## Task description
Your reply should be the records below, duplicated exactly, with any picture removed.

════════

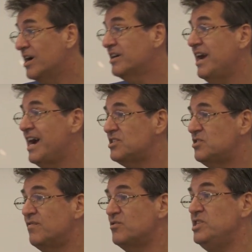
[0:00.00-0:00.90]
not going to
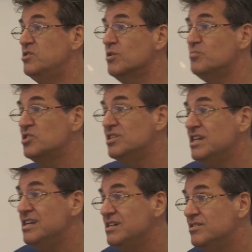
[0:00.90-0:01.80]
ask you for decryption
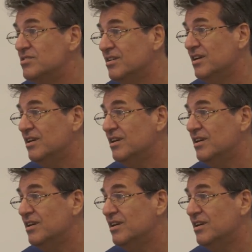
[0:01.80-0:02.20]
keys,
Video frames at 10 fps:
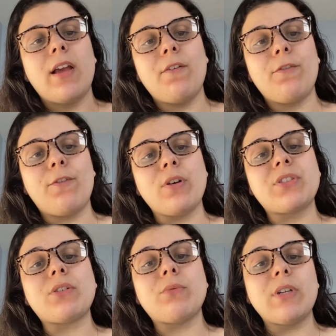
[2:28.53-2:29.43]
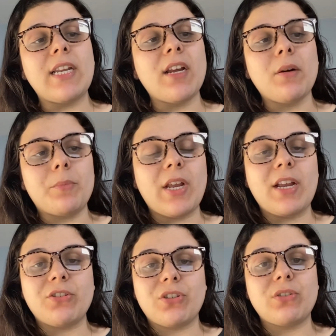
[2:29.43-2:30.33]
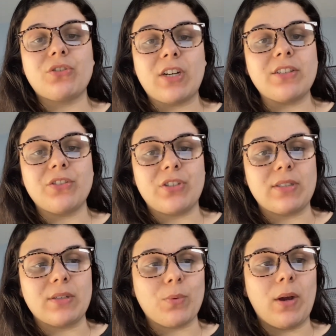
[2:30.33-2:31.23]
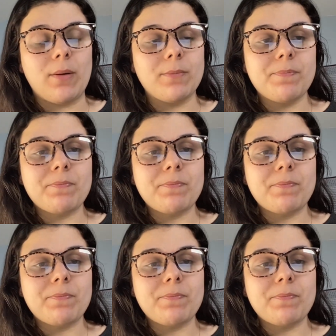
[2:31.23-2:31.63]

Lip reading: and foster reading comprehension strategies as well.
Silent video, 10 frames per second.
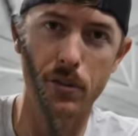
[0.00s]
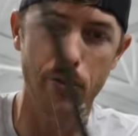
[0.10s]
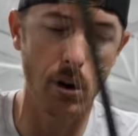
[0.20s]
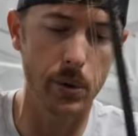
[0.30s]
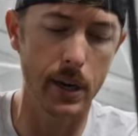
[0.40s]

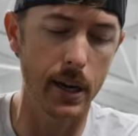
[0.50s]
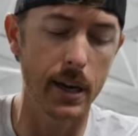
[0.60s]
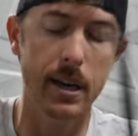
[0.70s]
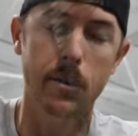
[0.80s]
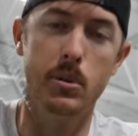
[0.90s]
throwing
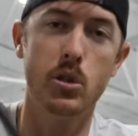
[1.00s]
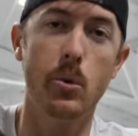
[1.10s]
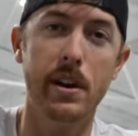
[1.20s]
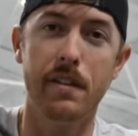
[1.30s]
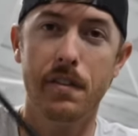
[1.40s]

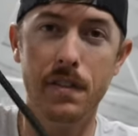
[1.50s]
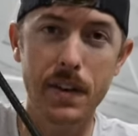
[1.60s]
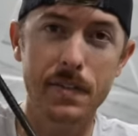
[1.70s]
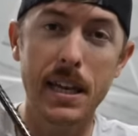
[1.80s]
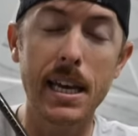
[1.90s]
between
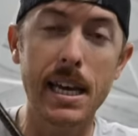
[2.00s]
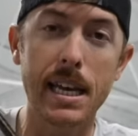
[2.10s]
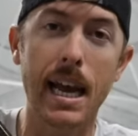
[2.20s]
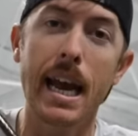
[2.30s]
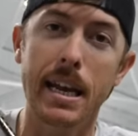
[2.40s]

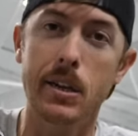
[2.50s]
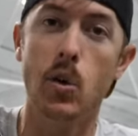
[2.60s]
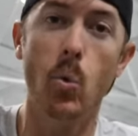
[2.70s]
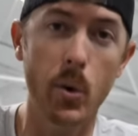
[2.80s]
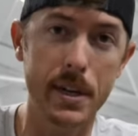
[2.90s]
15 and
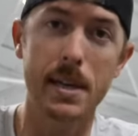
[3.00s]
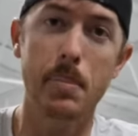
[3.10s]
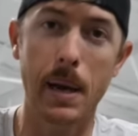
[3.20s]
20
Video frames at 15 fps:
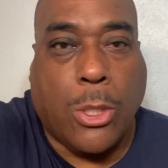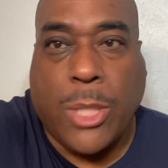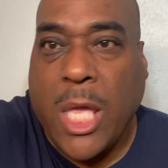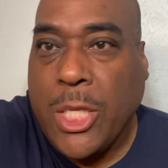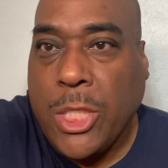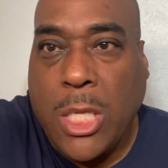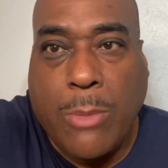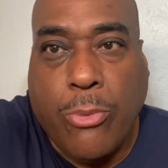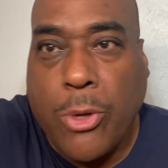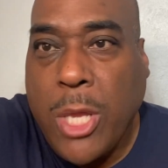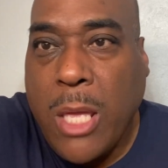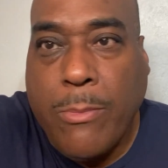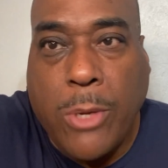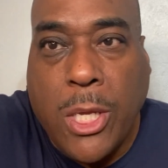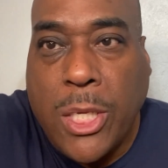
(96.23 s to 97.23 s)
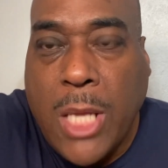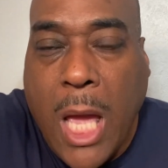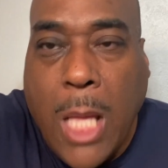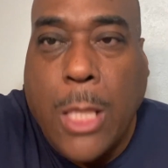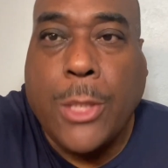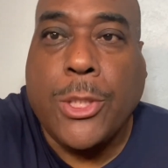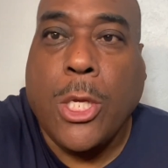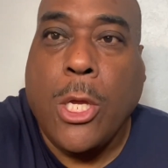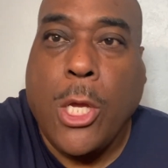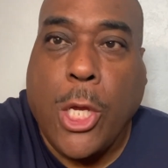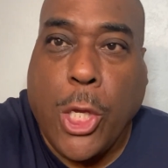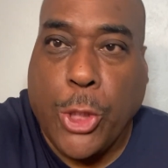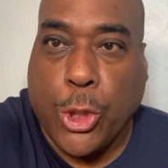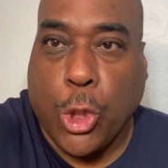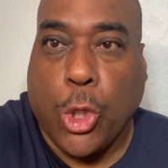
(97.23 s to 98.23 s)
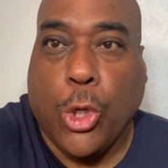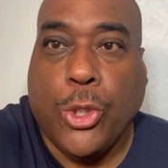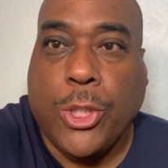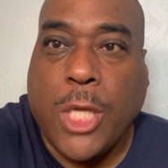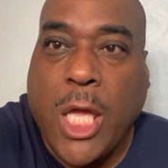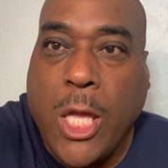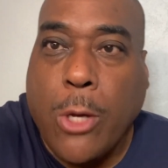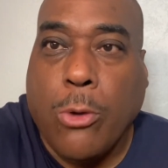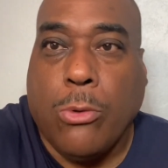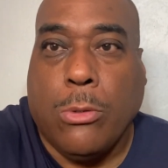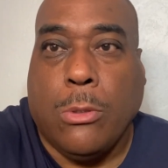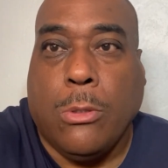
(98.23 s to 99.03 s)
$19.8 million is a good deal.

════════

## Your solution
[0:00.00-0:00.90]
not going to
[0:00.90-0:01.80]
ask you for decryption
[0:01.80-0:02.20]
keys,
Video frames at 10 fps:
[2:28.53-2:29.43]
[2:29.43-2:30.33]
[2:30.33-2:31.23]
[2:31.23-2:31.63]

Lip reading: and foster reading comprehension strategies as well.
Silent video, 10 frames per second.
[0.00s]
[0.10s]
[0.20s]
[0.30s]
[0.40s]

[0.50s]
[0.60s]
[0.70s]
[0.80s]
[0.90s]
throwing
[1.00s]
[1.10s]
[1.20s]
[1.30s]
[1.40s]

[1.50s]
[1.60s]
[1.70s]
[1.80s]
[1.90s]
between
[2.00s]
[2.10s]
[2.20s]
[2.30s]
[2.40s]

[2.50s]
[2.60s]
[2.70s]
[2.80s]
[2.90s]
15 and
[3.00s]
[3.10s]
[3.20s]
20
Video frames at 15 fps:
(96.23 s to 97.23 s)
(97.23 s to 98.23 s)
(98.23 s to 99.03 s)
$19.8 million is a good deal.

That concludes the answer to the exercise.